## [WORK TASK]
Find "[0:05.33-0:06.40]" below and begin at its line; stop after the line with "[0:12.80-0:13.87]". Output those lines exactly, without pictures.

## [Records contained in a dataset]
┌──

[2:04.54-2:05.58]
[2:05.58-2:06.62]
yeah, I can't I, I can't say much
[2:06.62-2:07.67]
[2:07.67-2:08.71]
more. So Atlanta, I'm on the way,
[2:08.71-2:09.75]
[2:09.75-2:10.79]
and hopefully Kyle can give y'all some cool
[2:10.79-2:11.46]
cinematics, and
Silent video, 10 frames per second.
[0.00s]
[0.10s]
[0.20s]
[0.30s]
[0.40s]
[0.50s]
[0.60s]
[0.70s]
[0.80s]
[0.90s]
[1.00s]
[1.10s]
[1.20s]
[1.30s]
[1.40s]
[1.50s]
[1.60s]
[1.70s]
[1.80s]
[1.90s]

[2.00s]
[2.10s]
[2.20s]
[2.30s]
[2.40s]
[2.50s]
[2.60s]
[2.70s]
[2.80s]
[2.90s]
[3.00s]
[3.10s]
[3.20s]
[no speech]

└──
┌──

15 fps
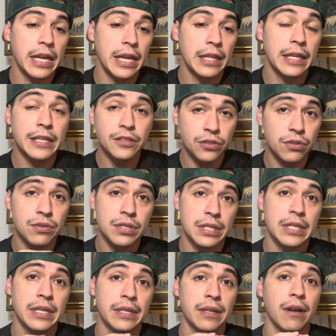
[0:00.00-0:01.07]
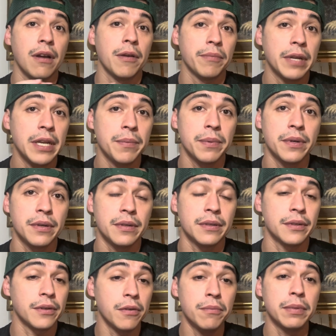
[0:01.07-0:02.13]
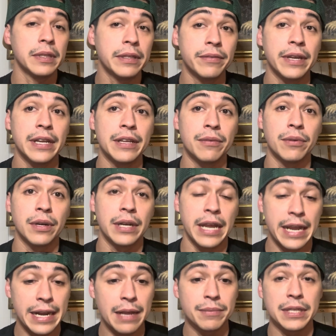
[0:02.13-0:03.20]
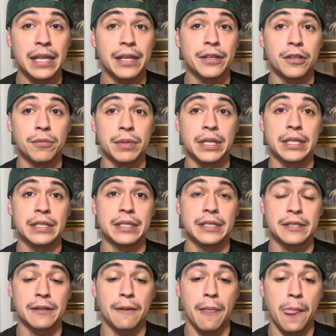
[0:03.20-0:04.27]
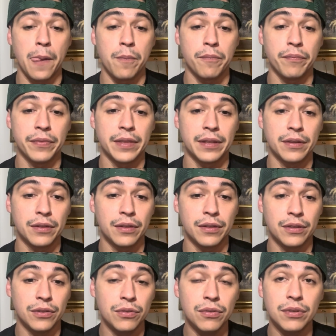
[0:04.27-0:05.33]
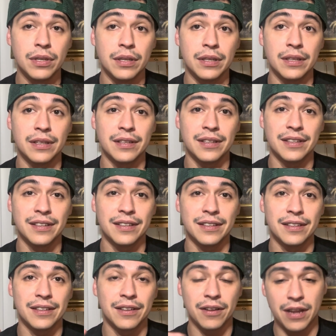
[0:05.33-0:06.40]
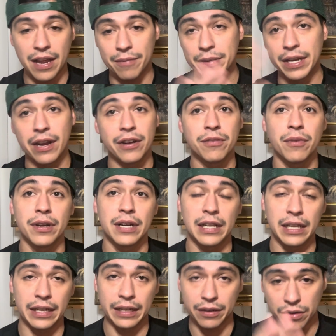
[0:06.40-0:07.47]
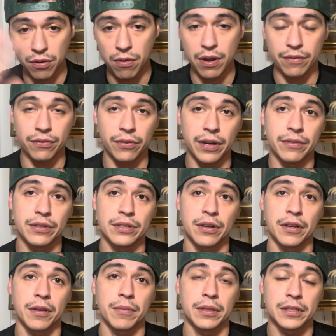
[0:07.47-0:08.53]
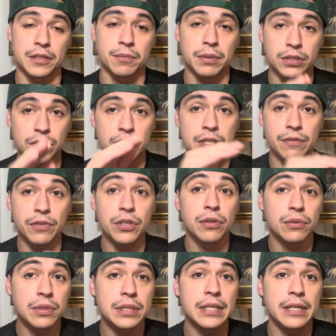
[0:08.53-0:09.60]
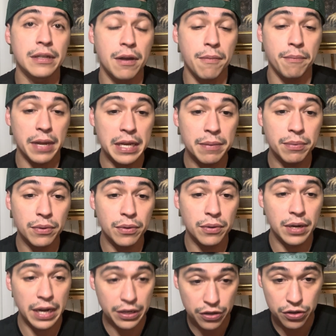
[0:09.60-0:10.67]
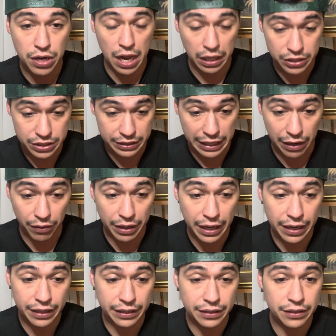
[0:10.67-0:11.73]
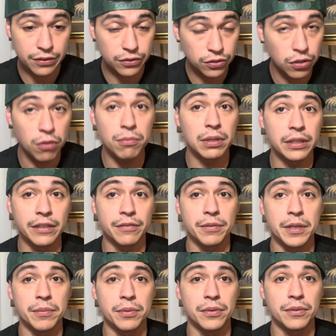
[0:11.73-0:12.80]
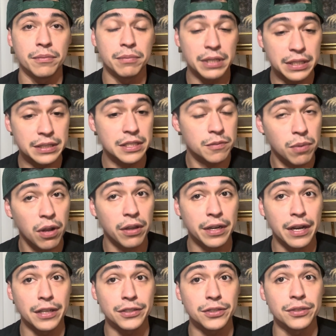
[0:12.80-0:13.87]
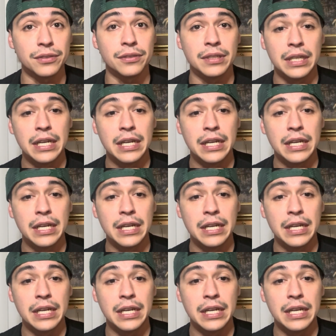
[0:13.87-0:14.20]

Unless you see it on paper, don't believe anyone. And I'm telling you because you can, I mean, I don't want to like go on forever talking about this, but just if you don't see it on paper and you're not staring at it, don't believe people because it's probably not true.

└──

## [OUTPUT BELOW]
[0:05.33-0:06.40]
[0:06.40-0:07.47]
[0:07.47-0:08.53]
[0:08.53-0:09.60]
[0:09.60-0:10.67]
[0:10.67-0:11.73]
[0:11.73-0:12.80]
[0:12.80-0:13.87]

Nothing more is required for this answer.